#### [Instructions for the task]
Word for word, transcribe the listing that follows, minus any pictures.

#### [Dataset extract]
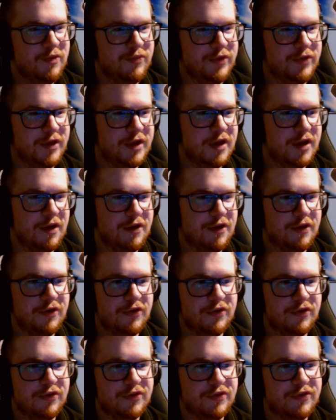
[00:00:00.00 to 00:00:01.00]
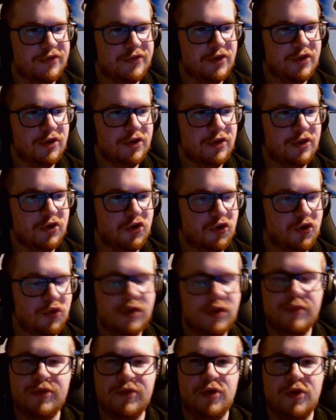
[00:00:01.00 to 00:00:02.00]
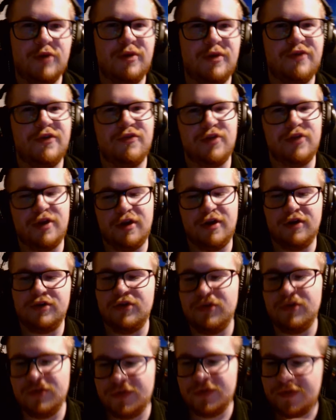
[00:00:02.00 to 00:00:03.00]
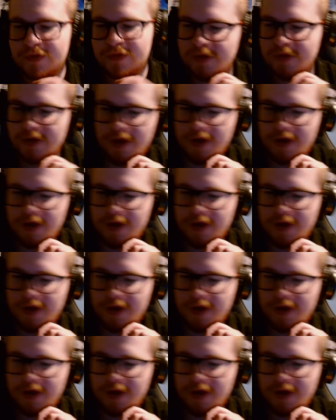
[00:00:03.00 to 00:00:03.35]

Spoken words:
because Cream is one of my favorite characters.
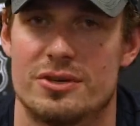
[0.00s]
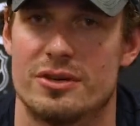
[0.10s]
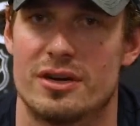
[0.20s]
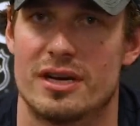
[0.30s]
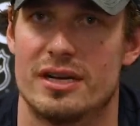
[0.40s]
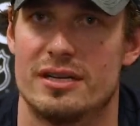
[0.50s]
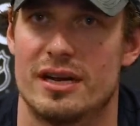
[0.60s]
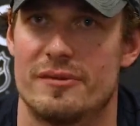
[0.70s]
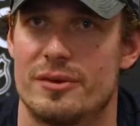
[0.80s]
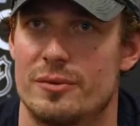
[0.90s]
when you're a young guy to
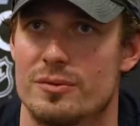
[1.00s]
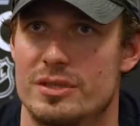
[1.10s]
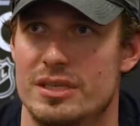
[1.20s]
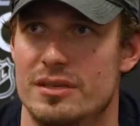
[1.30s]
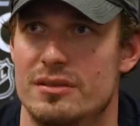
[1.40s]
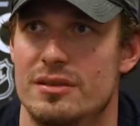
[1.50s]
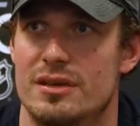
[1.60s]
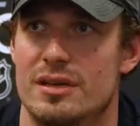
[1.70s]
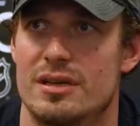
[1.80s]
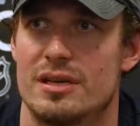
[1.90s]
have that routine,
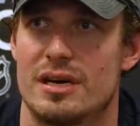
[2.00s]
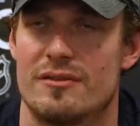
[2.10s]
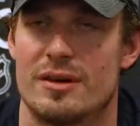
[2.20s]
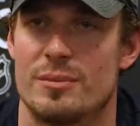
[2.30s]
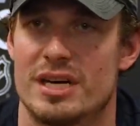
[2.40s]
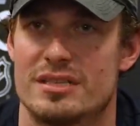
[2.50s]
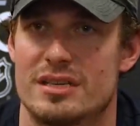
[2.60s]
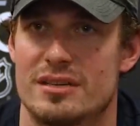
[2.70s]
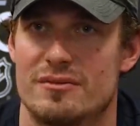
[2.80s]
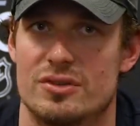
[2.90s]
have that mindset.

#### [Result for this exercise]
[00:00:00.00 to 00:00:01.00]
[00:00:01.00 to 00:00:02.00]
[00:00:02.00 to 00:00:03.00]
[00:00:03.00 to 00:00:03.35]

Spoken words:
because Cream is one of my favorite characters.
[0.00s]
[0.10s]
[0.20s]
[0.30s]
[0.40s]
[0.50s]
[0.60s]
[0.70s]
[0.80s]
[0.90s]
when you're a young guy to
[1.00s]
[1.10s]
[1.20s]
[1.30s]
[1.40s]
[1.50s]
[1.60s]
[1.70s]
[1.80s]
[1.90s]
have that routine,
[2.00s]
[2.10s]
[2.20s]
[2.30s]
[2.40s]
[2.50s]
[2.60s]
[2.70s]
[2.80s]
[2.90s]
have that mindset.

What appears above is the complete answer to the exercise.